Ikeuchi, Miho, Asahina, Ryota, Nishida, Hidetaka, Kamishina, Hiroaki, Kitoh, Katsuya, Sakai, Hiroki, Maeda, Sadatoshi
Veterinary dermatology 2018 v.29 no.6 pp. 517
T-cell lymphoma, animal models, blood, cell movement, dogs, liver, lungs, lymph nodes, metastasis, mice, neoplasm cells, pathogenesis, phenotype, severe combined immunodeficiency, skin lesions, spleen, veterinary medicine
BACKGROUND: In canine epitheliotropic cutaneous T‐cell lymphoma (ECTCL), neoplastic cells cause skin lesions and potentially metastasize to lymph nodes, blood and other organs. Murine models are potentially valuable for elucidating the molecular mechanisms responsible for regulation of ECTCL cell migration. HYPOTHESIS/OBJECTIVES: To describe a phenotype of mice xenografted with canine ECTCL cells (EO‐1 cells). ANIMALS: Four NOD.CB17‐Prkdcˢᶜⁱᵈ/J (NOD SCID) mice were used. METHODS AND MATERIALS: EO‐1 cells were subcutaneously xenografted into NOD SCID mice.

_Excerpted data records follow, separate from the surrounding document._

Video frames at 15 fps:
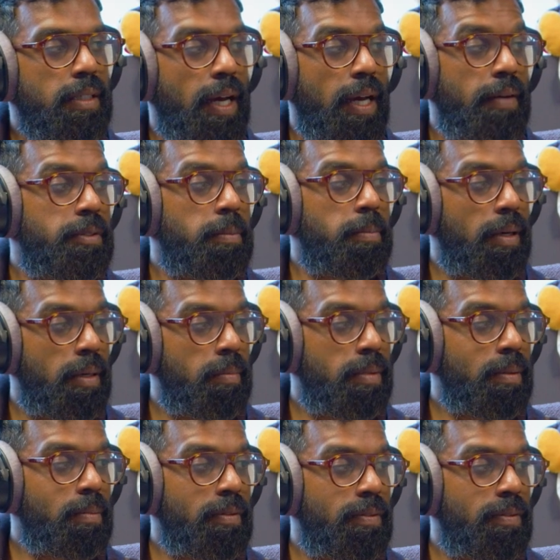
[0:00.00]
have to buy a
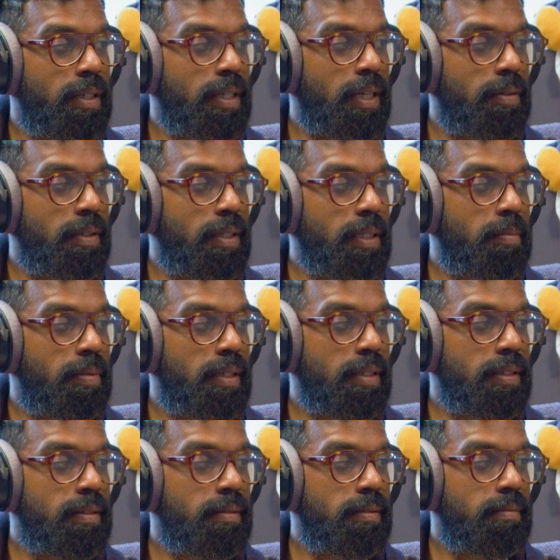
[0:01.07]
book before I get on any
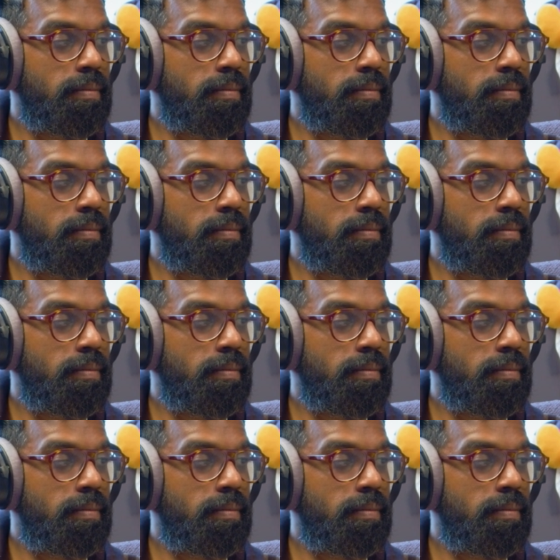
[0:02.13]
plane.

After four weeks, the development of tumour lesions in skin and other organs was investigated. RESULTS: Mice developed skin lesions with metastasis to the lymph nodes, spleen, lung, blood and liver. CONCLUSIONS AND CLINICAL IMPORTANCE: Mice xenografted with EO‐1 cells may be useful for studying the pathogenesis of canine ECTCL.